What is expected: Give back each entry exactly as written, apart from the pictures.
START Information
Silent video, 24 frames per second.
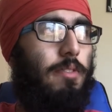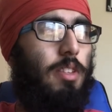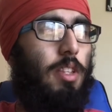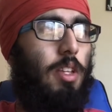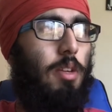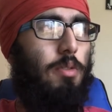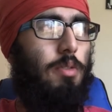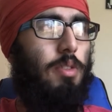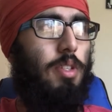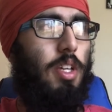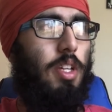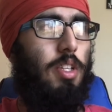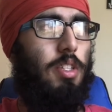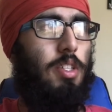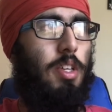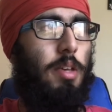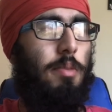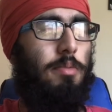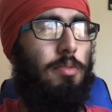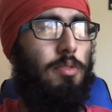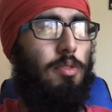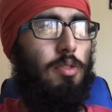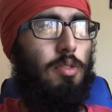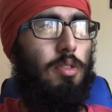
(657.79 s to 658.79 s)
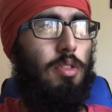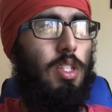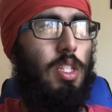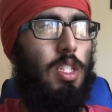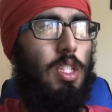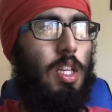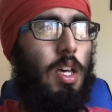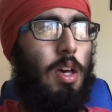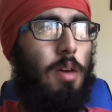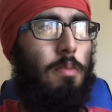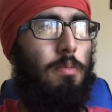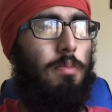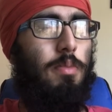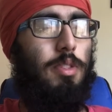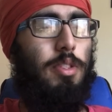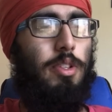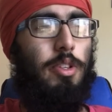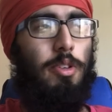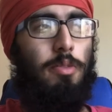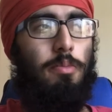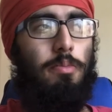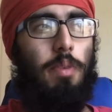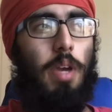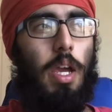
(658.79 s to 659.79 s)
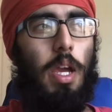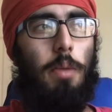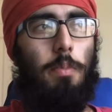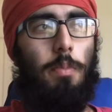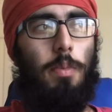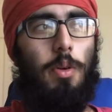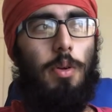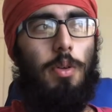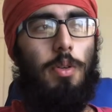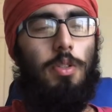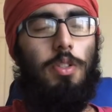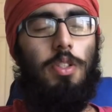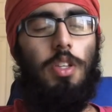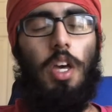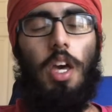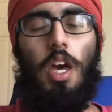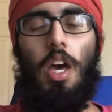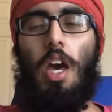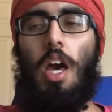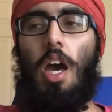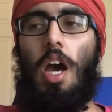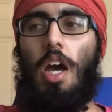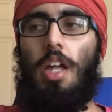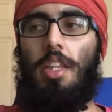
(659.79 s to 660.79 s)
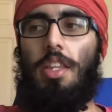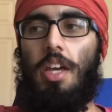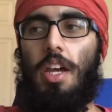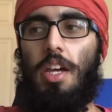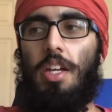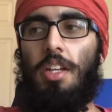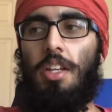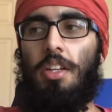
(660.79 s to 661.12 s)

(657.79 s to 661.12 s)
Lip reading: There was like some certain papers that I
END Information
Reply:
Silent video, 24 frames per second.
(657.79 s to 658.79 s)
(658.79 s to 659.79 s)
(659.79 s to 660.79 s)
(660.79 s to 661.12 s)

(657.79 s to 661.12 s)
Lip reading: There was like some certain papers that I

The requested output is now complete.